Problem to work on: Return the entries below word for word; no images should appear in the copy.

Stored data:
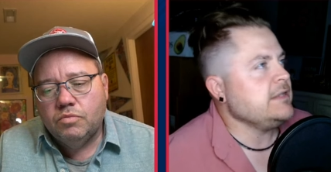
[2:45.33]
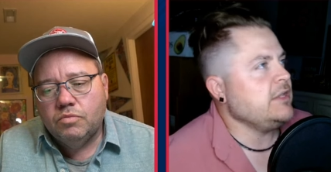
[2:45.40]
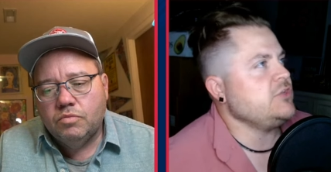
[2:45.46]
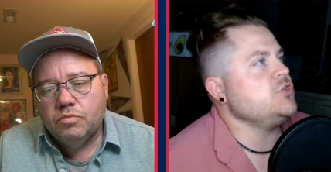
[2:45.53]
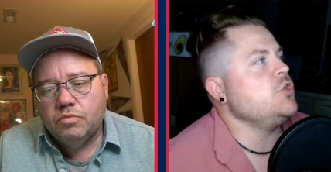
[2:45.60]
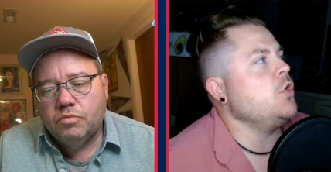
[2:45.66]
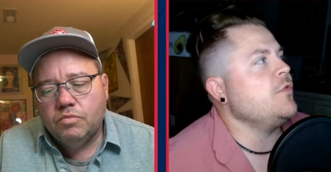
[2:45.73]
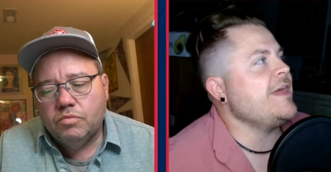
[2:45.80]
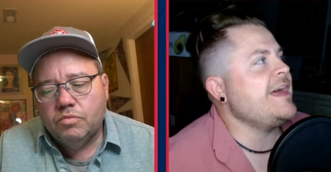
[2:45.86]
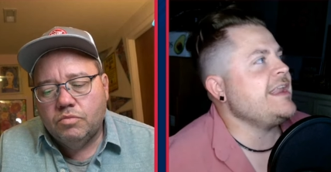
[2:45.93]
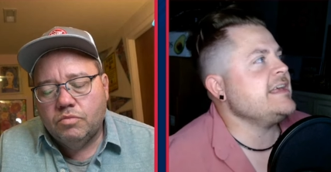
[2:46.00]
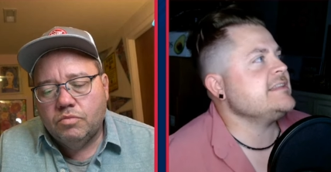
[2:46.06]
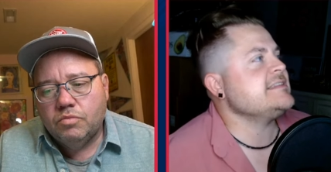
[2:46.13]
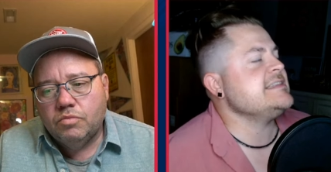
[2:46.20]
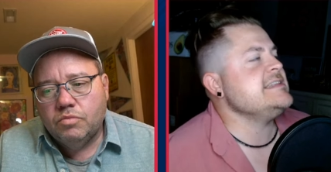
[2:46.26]
Speaker 1: Did you know that
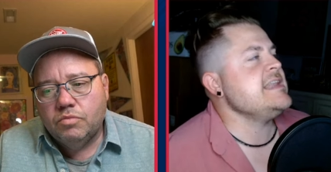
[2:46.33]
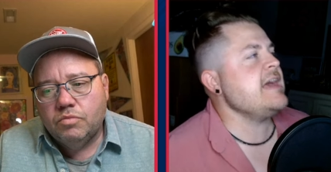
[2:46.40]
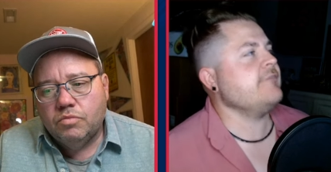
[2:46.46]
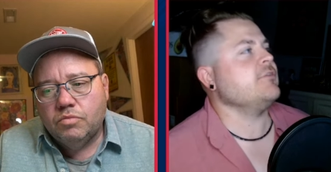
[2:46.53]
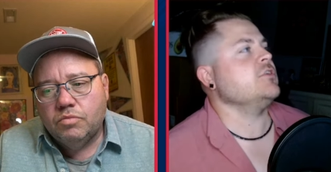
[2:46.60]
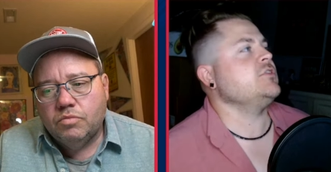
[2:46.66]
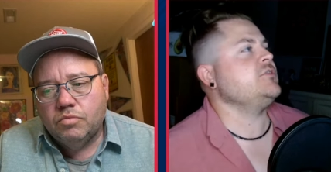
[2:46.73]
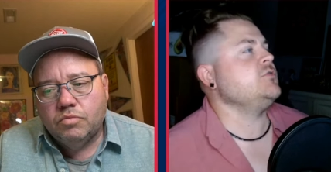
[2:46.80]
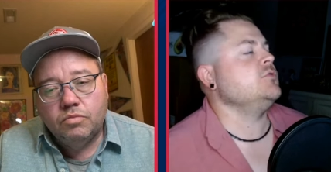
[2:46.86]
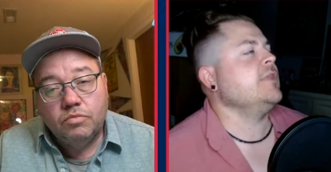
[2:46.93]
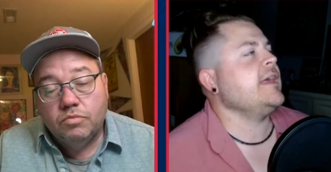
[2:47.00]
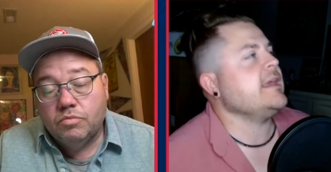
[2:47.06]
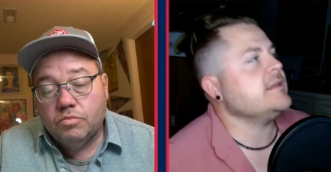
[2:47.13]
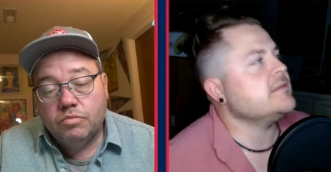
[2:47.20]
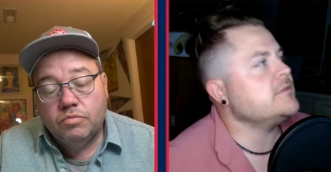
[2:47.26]
it's never too
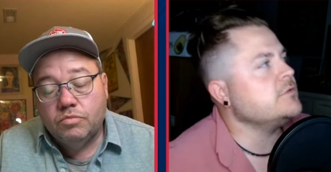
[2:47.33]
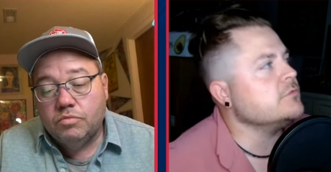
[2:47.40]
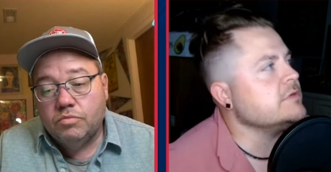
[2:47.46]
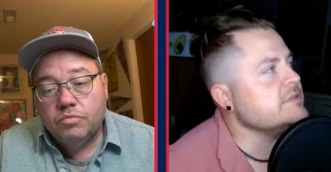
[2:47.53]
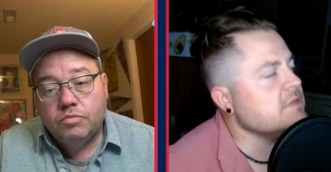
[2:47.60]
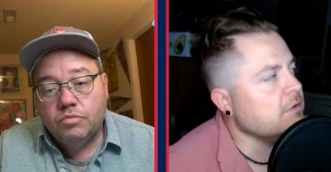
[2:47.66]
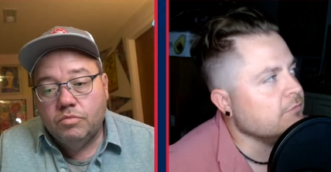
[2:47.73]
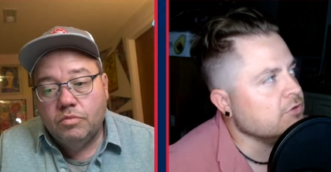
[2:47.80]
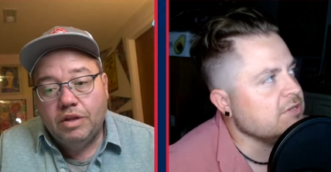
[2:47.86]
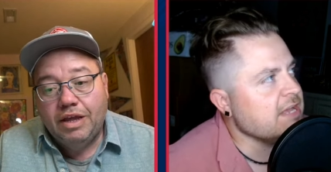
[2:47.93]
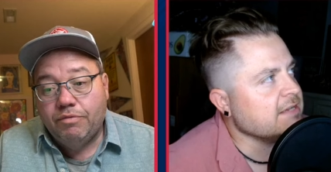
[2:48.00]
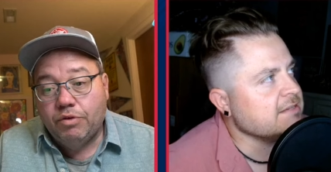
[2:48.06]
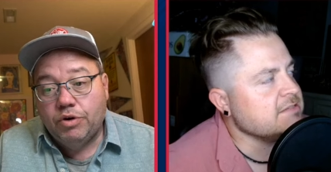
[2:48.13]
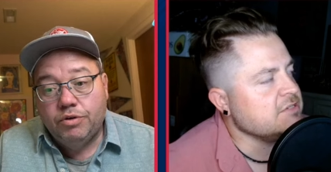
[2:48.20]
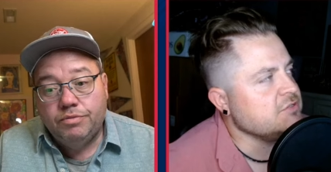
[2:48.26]
late to resolve your
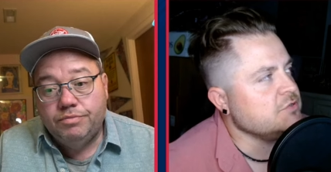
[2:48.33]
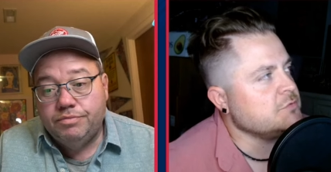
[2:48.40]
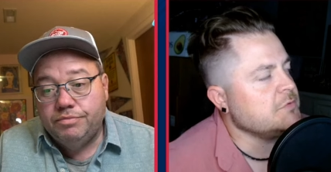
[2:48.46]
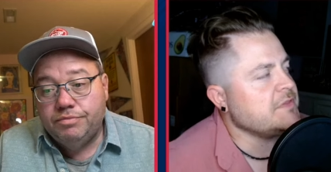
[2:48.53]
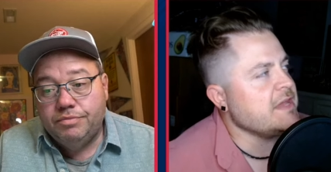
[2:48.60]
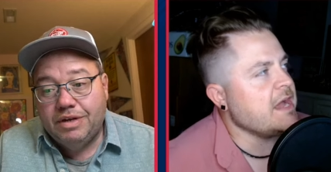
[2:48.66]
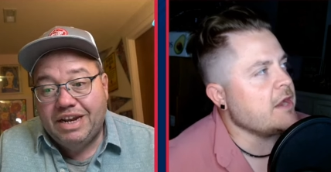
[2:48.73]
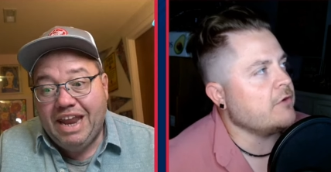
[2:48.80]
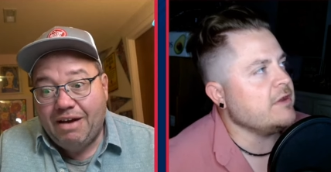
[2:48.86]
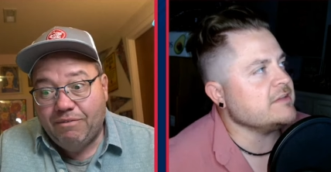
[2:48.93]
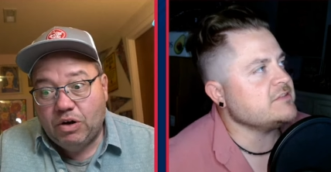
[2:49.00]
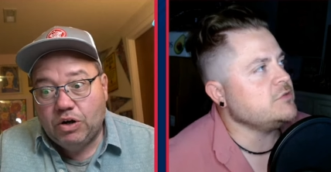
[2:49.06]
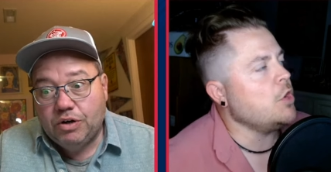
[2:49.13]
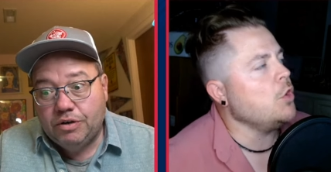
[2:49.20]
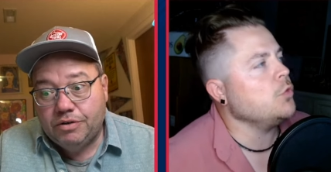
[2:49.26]
tax issues with the I R
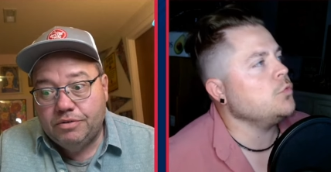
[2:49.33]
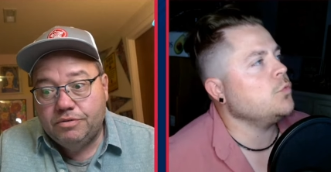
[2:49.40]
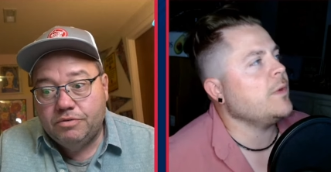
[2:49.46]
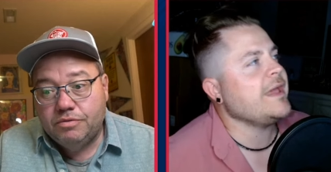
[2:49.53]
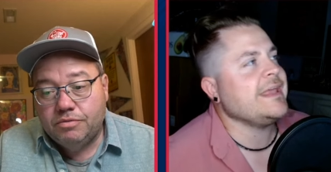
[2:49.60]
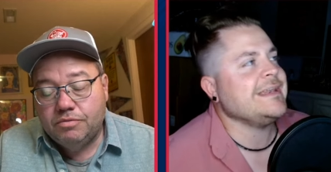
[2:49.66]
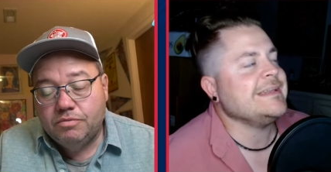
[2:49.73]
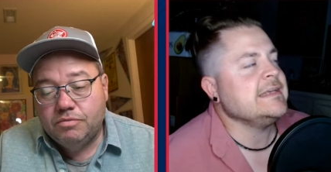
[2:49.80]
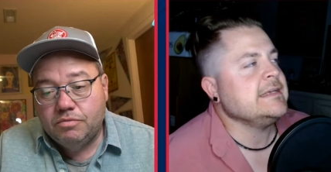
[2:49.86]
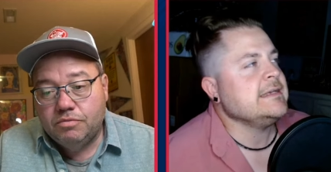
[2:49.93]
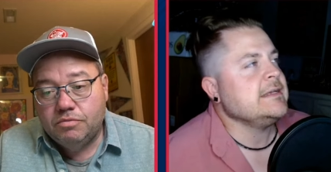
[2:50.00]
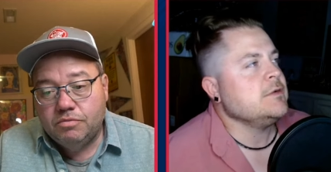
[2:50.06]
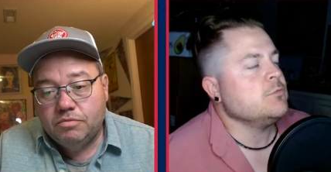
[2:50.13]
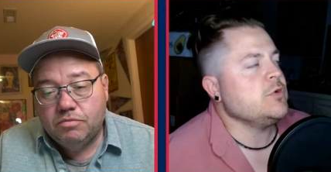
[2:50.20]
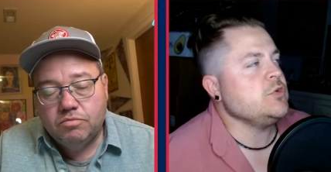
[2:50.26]
S? Don't wait.
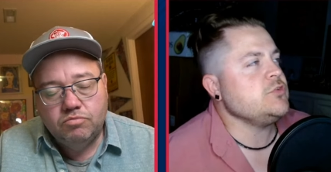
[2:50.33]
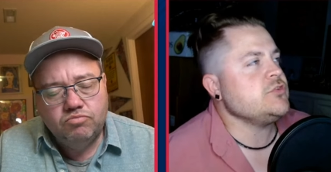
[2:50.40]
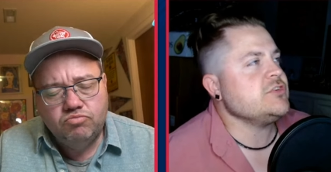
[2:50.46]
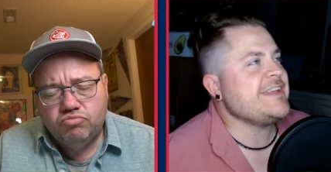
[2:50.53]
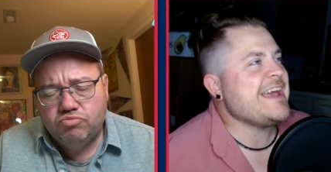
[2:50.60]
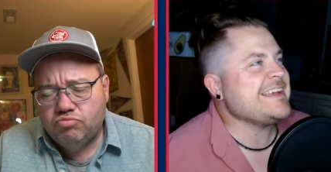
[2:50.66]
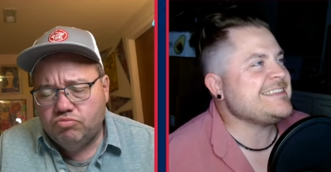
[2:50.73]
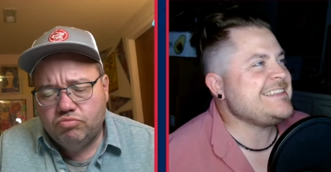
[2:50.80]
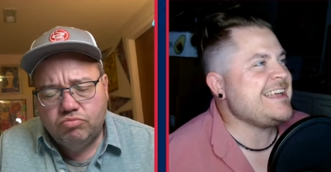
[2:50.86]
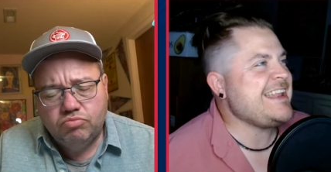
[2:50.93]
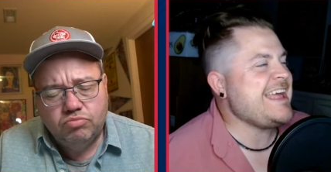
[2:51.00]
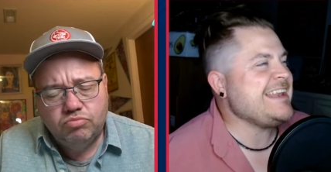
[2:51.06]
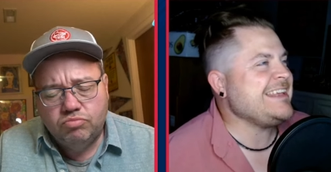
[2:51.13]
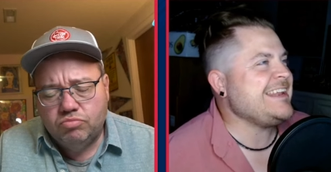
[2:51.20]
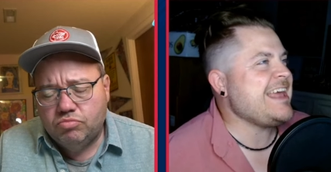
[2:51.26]
Reduce your tax debt and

Answer section:
[2:45.33]
[2:45.40]
[2:45.46]
[2:45.53]
[2:45.60]
[2:45.66]
[2:45.73]
[2:45.80]
[2:45.86]
[2:45.93]
[2:46.00]
[2:46.06]
[2:46.13]
[2:46.20]
[2:46.26]
Speaker 1: Did you know that
[2:46.33]
[2:46.40]
[2:46.46]
[2:46.53]
[2:46.60]
[2:46.66]
[2:46.73]
[2:46.80]
[2:46.86]
[2:46.93]
[2:47.00]
[2:47.06]
[2:47.13]
[2:47.20]
[2:47.26]
it's never too
[2:47.33]
[2:47.40]
[2:47.46]
[2:47.53]
[2:47.60]
[2:47.66]
[2:47.73]
[2:47.80]
[2:47.86]
[2:47.93]
[2:48.00]
[2:48.06]
[2:48.13]
[2:48.20]
[2:48.26]
late to resolve your
[2:48.33]
[2:48.40]
[2:48.46]
[2:48.53]
[2:48.60]
[2:48.66]
[2:48.73]
[2:48.80]
[2:48.86]
[2:48.93]
[2:49.00]
[2:49.06]
[2:49.13]
[2:49.20]
[2:49.26]
tax issues with the I R
[2:49.33]
[2:49.40]
[2:49.46]
[2:49.53]
[2:49.60]
[2:49.66]
[2:49.73]
[2:49.80]
[2:49.86]
[2:49.93]
[2:50.00]
[2:50.06]
[2:50.13]
[2:50.20]
[2:50.26]
S? Don't wait.
[2:50.33]
[2:50.40]
[2:50.46]
[2:50.53]
[2:50.60]
[2:50.66]
[2:50.73]
[2:50.80]
[2:50.86]
[2:50.93]
[2:51.00]
[2:51.06]
[2:51.13]
[2:51.20]
[2:51.26]
Reduce your tax debt and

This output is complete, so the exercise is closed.